Just so we’re clear, there actually is a precedent for a Clint Eastwood musical. One of the great ironies of movies is that the two ultimate tough-guy actors in American film history, Clint and Lee Marvin, only ever acted against each other in a musical, 1969’s PAINT YOUR WAGON. It isn’t one of the great spectacles of the genre, but it does provide the unlikely event of a Lee Marvin vocal solo, and here’s Clint singing about nature:
Clint has always been a music enthusiast, and while he isn’t the most dynamic vocalist in the world, it’s a fun novelty when it does happen. For ANY WHICH WAY YOU CAN, the second comedy Clint made with Clyde the orangutan, Clint got to team up with Ray Charles for the single:
Most recently, he rasped the theme song to 2008’s GRAN TORINO, which I still think is charming and fun.
More importantly, music is a lesser-discussed leitmotif of Clint’s long career as a filmmaker. His first film as director, PLAY MISTY FOR ME, finds Clint as an actor playing a radio DJ in California. One of his greatest directorial triumphs, 1988’s BIRD, about Charlie Parker, was not only a well-made biopic but also Clint’s love letter to jazz music. One of his most under-valued films as both actor and director was 1982’s HONKYTONK MAN, in which he plays a country-western singer on the trail to Nashville. In 1984’s CITY HEAT, Clint leaves his buddy Burt Reynolds in the middle of a huge brawl just to play the piano. He also plays piano onscreen in 1993’s IN THE LINE OF FIRE. While it isn’t one of his better films, 1997’s MIDNIGHT IN THE GARDEN OF GOOD AND EVIL serves in part as an extended tribute to Savannah native and piano-playing jazzman Johnny Mercer. In his role as composer, Clint’s scores for MYSTIC RIVER, MILLION DOLLAR BABY, CHANGELING, HEREAFTER, and J. EDGAR are highlights, whatever else you think of those films. (Some are better than others, I admit.)
All of that is to say that it’s not entirely crazy that Clint’s newest film as director is a film adaptation of the stage musical JERSEY BOYS. But it is a little bit crazy. For one thing, he has one of the richest and broadest filmographies in the way of subject matter of anyone outside of maybe Hawks and Kubrick, but Broadway is decidedly not Eastwood turf. Dancing is not an Eastwood thing. I’m not sure if longtime Eastwood editor Joel Cox has even cut a full-on musical sequence. And Frankie Valli and the Four Seasons, while certainly fine and pleasant, don’t seem like Clint’s type of band. Maybe I’m wrong, but I gotta ask: Is Clint’s heart really in this one?

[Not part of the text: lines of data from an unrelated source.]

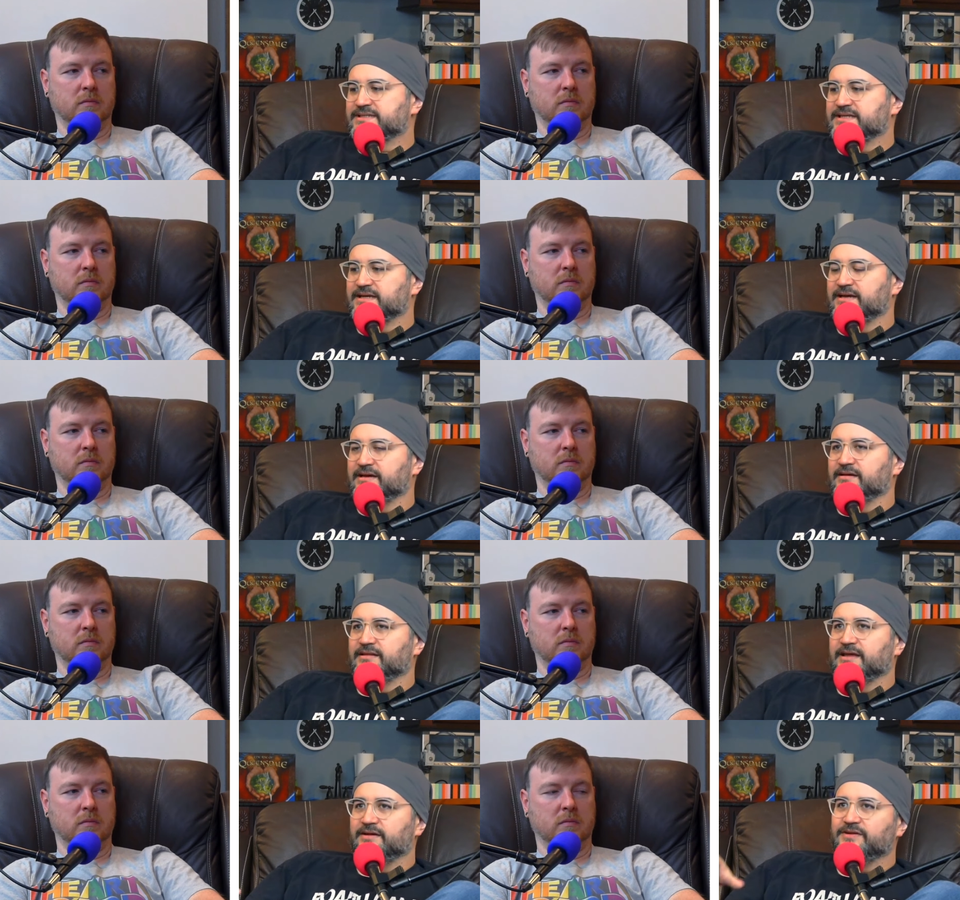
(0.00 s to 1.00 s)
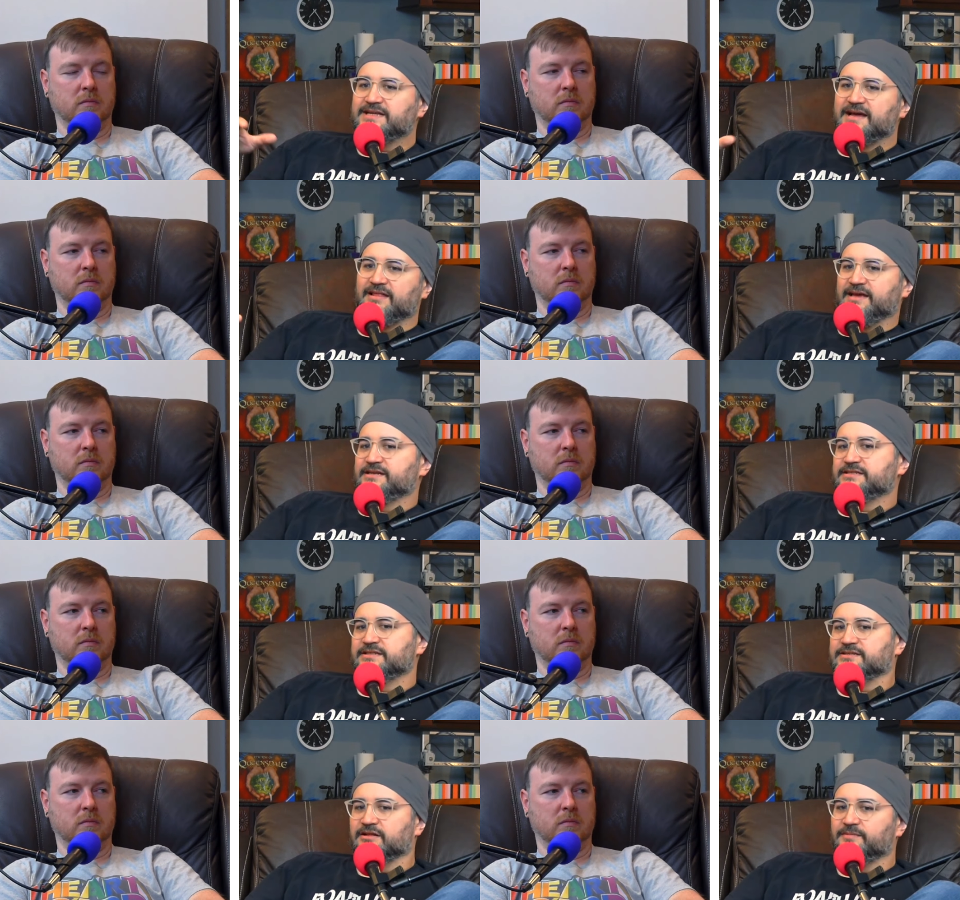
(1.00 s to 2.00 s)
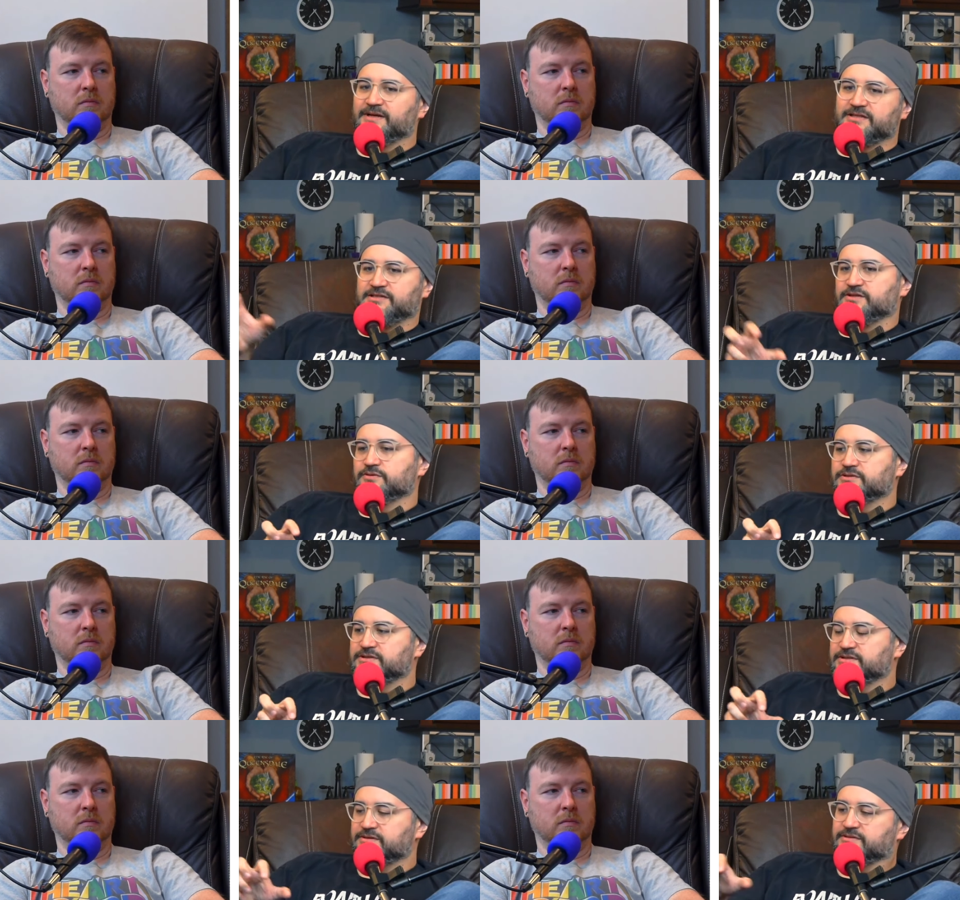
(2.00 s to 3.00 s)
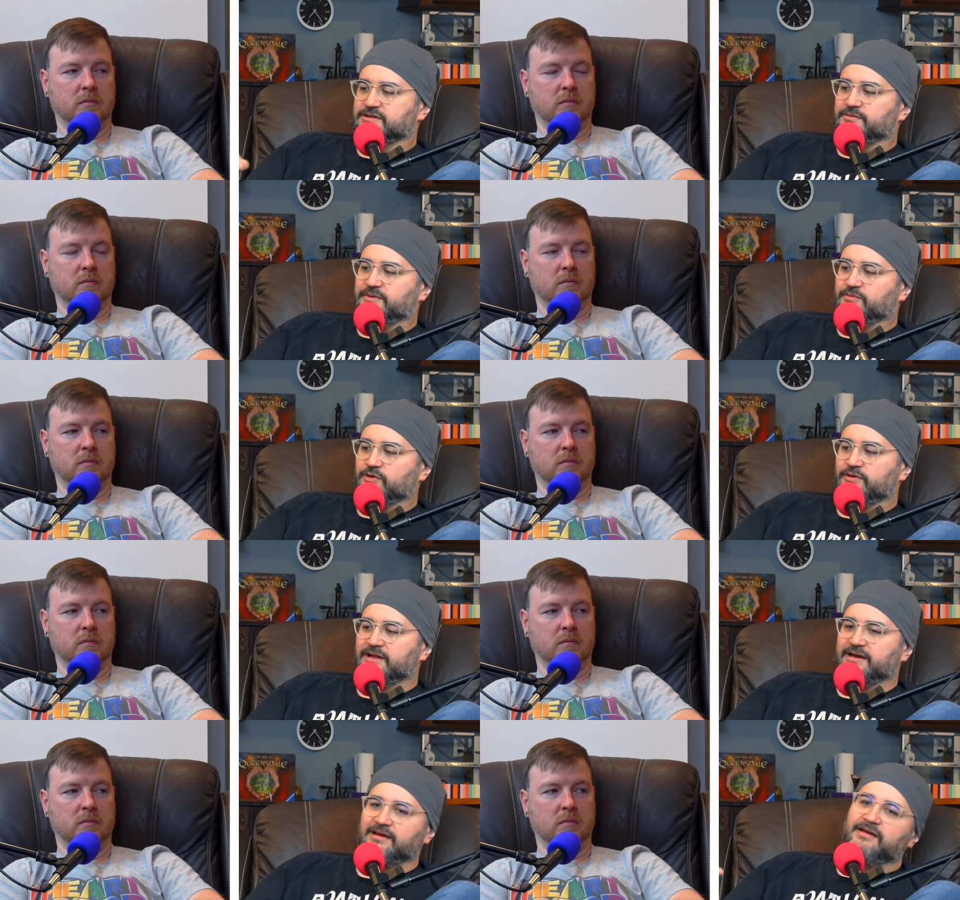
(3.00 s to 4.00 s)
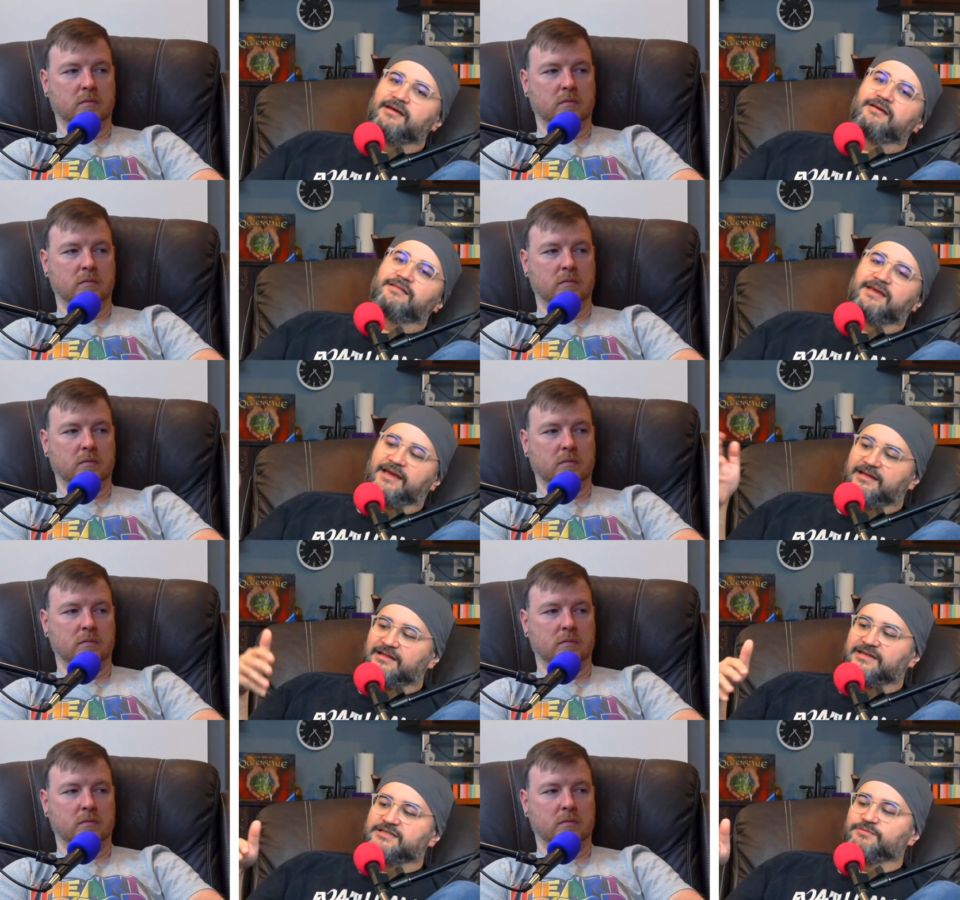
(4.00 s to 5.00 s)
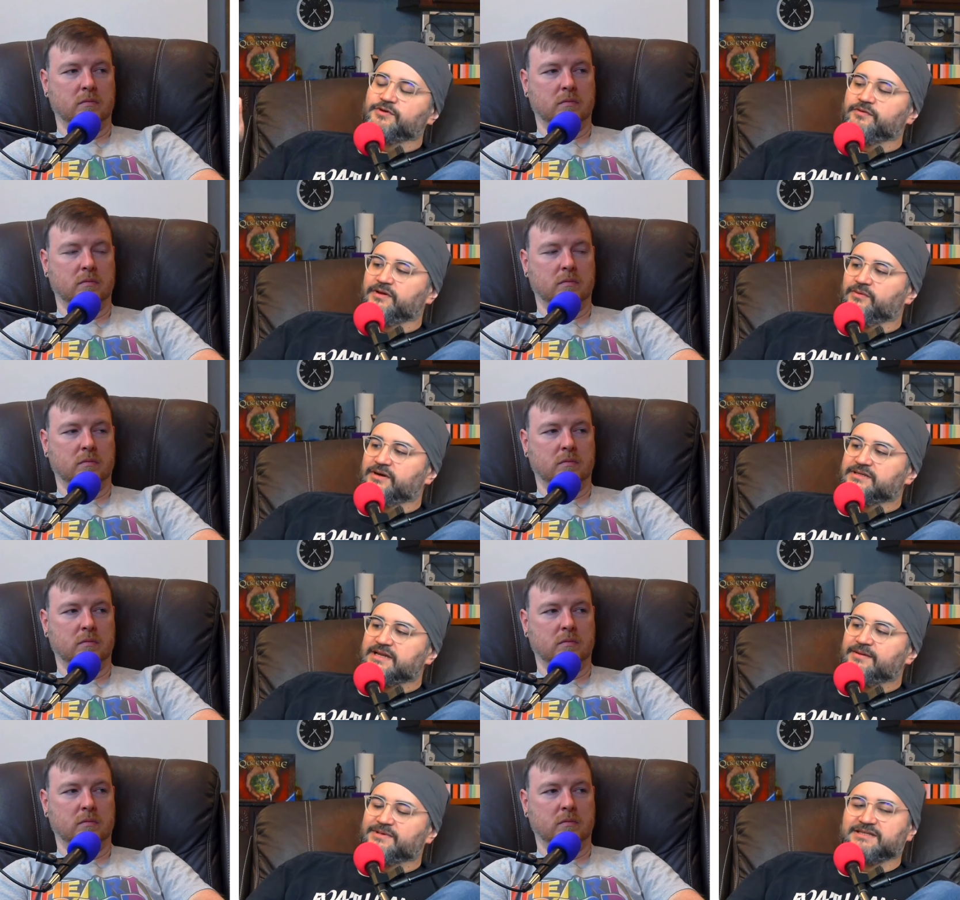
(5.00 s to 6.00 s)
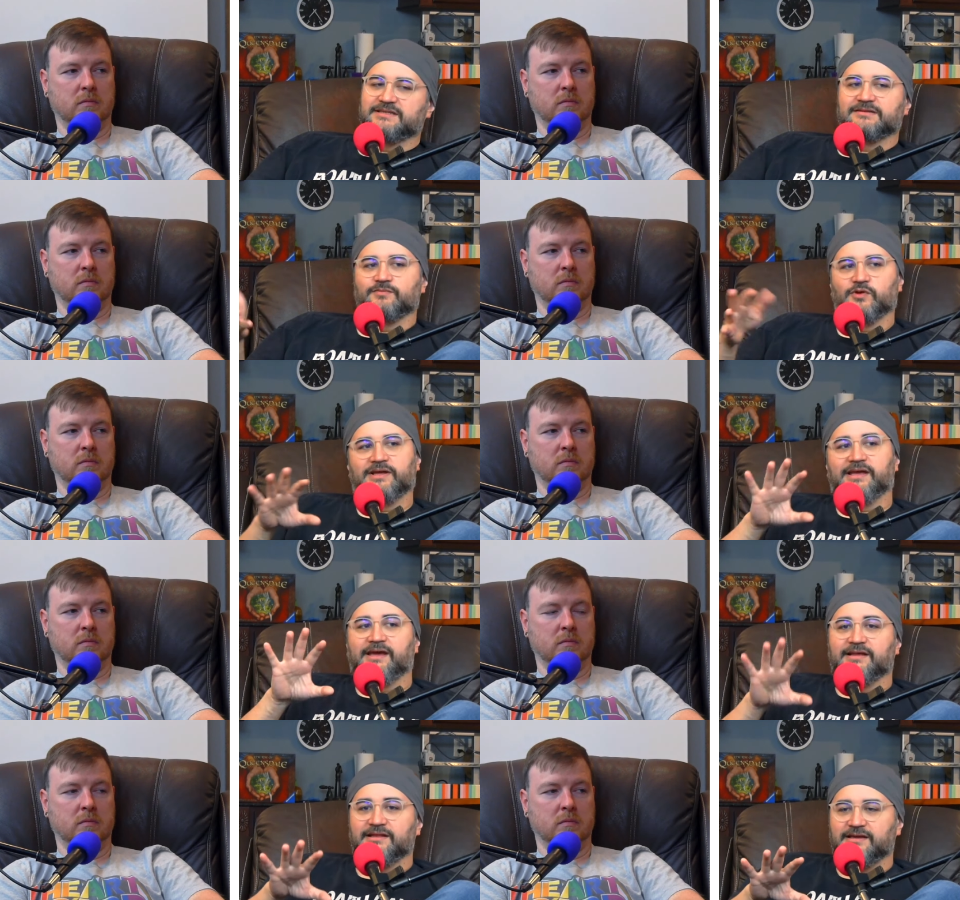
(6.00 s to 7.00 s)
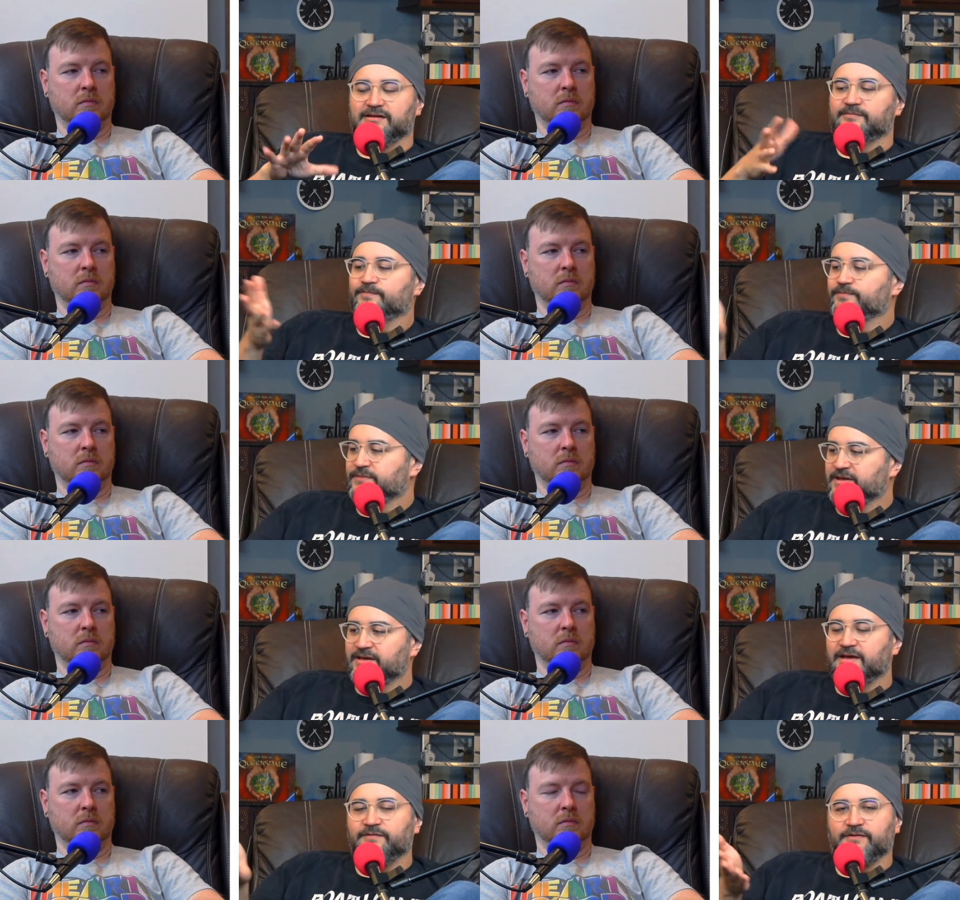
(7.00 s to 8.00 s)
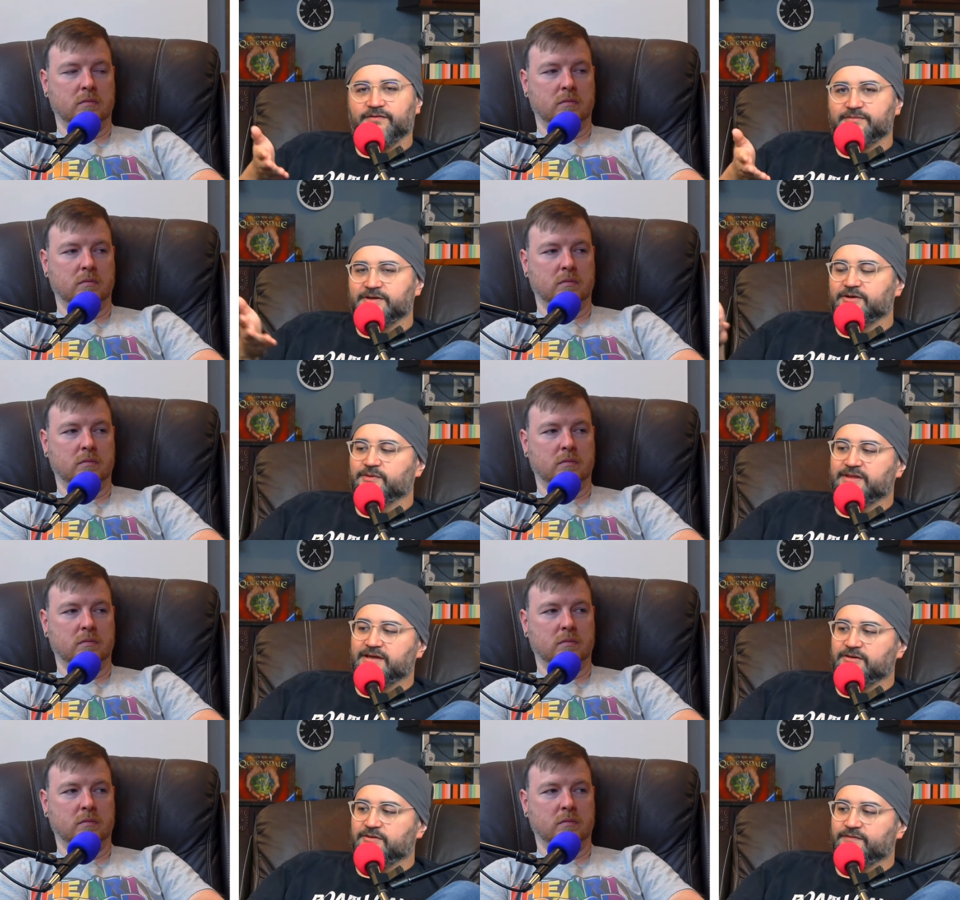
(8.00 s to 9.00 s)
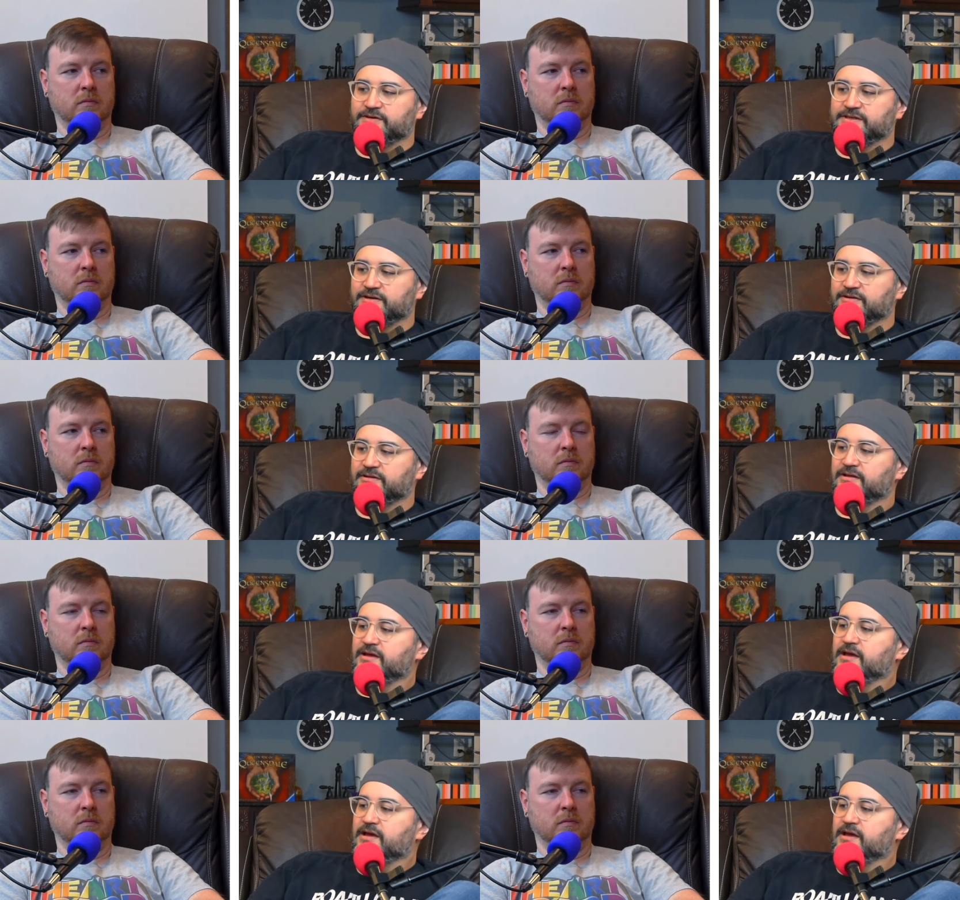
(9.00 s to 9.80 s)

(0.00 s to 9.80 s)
Speaker 1: saying that Retaliation is all about the soldiers. So it's going to be more like the Aliens movie, whereas Nemesis is more like Alien, if you're familiar with that universe at all.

I ask this as one of the biggest Eastwood fans you personally know. Since I started writing about movies, I’ve written more about Clint’s movies than I have any other filmmaker’s. A while back, William Goldman claimed Clint’s career is the single best in all of movies, and I surely agree. Because you can debate the specific merits of each of his more than thirty films, but you would be hard pressed to argue that this is not one of the most intellectually curious directors there has ever been. If he was just the mindless, expressionless acti0n star his critics once dismissed him to be, he could easily have made a long line of DIRTY HARRY knock-offs. Instead, his Westerns are more thoughtful than almost anybody else’s, his action films are more surprisingly personal than almost anybody else’s, and his dramas show an uncommon interest in people and perspectives unlike his own.
Is that why he’s doing a musical about a bunch of doo-wop singers with over-the-top falsettos? I hope so. I think the last few Eastwood efforts — INVICTUS, HEREAFTER, and J. EDGAR — show the same kind of intellectual curiosity and ability to surprise. I guess what troubles me is the peripheral stuff, the uncharacteristic allowance of a reality show about his family, the TV commercial, the movie with Justin Timberlake, and the super-uncharacteristic chair incident. I guess I should trust in my artistic heroes, but if I’m being honest, I don’t really want to see a JERSEY BOYS movie, and that’s the first time I’ve been disinterested ahead of a Clint Eastwood movie.
I will be happy to be proved wrong! It’ll get a fair shot from me no matter what.